Without changing a character, return the entries, but not the images they hold.

Top of Stored data

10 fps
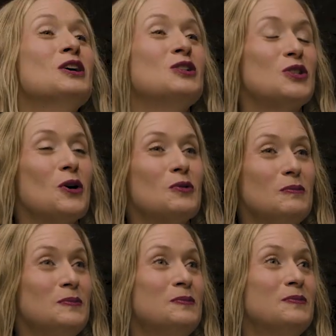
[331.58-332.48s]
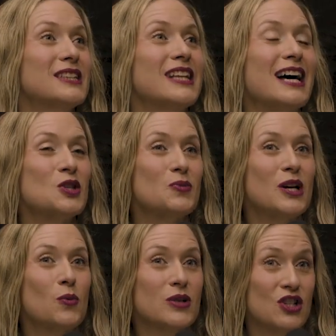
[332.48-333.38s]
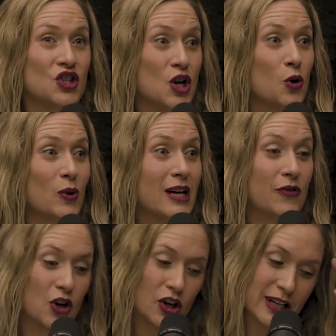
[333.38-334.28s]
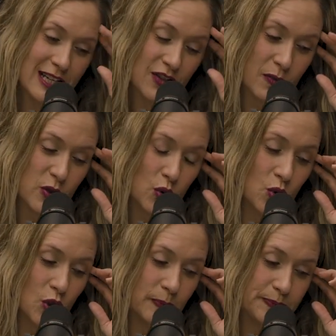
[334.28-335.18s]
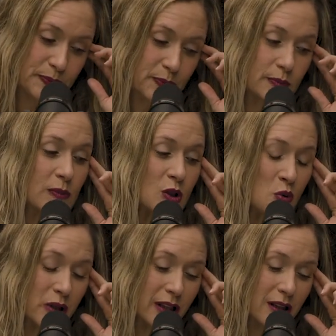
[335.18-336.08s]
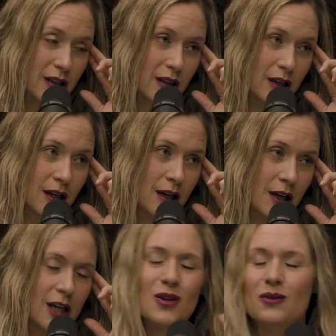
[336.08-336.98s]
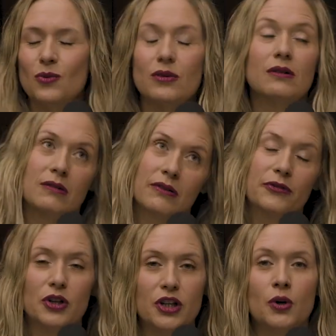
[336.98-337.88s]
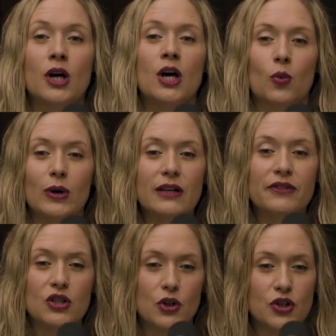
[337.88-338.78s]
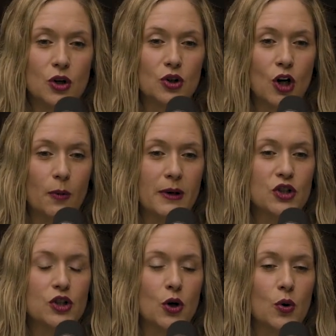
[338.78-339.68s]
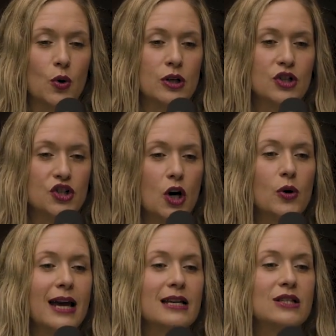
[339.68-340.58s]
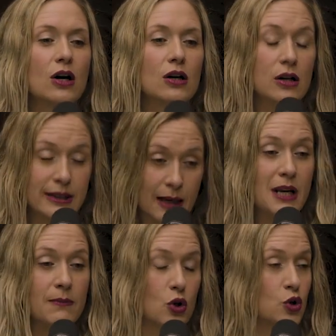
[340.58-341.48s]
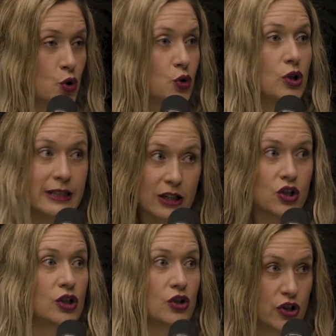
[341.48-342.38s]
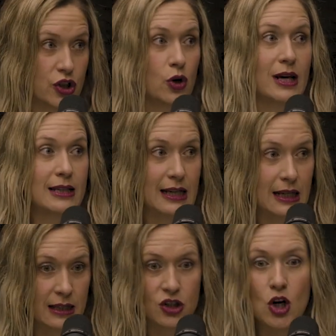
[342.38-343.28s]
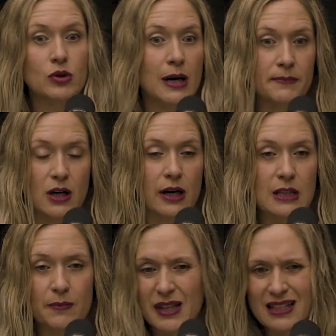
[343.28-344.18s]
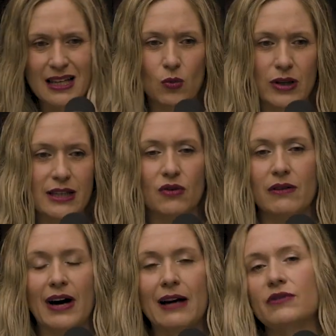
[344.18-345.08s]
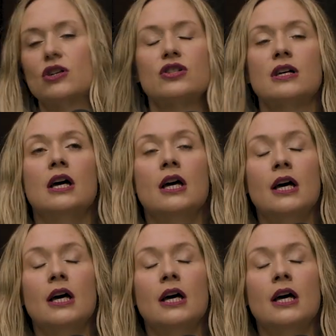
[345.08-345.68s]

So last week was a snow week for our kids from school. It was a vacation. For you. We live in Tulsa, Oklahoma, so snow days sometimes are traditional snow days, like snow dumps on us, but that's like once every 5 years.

Bottom of Stored data

(Your solution):
10 fps
[331.58-332.48s]
[332.48-333.38s]
[333.38-334.28s]
[334.28-335.18s]
[335.18-336.08s]
[336.08-336.98s]
[336.98-337.88s]
[337.88-338.78s]
[338.78-339.68s]
[339.68-340.58s]
[340.58-341.48s]
[341.48-342.38s]
[342.38-343.28s]
[343.28-344.18s]
[344.18-345.08s]
[345.08-345.68s]

So last week was a snow week for our kids from school. It was a vacation. For you. We live in Tulsa, Oklahoma, so snow days sometimes are traditional snow days, like snow dumps on us, but that's like once every 5 years.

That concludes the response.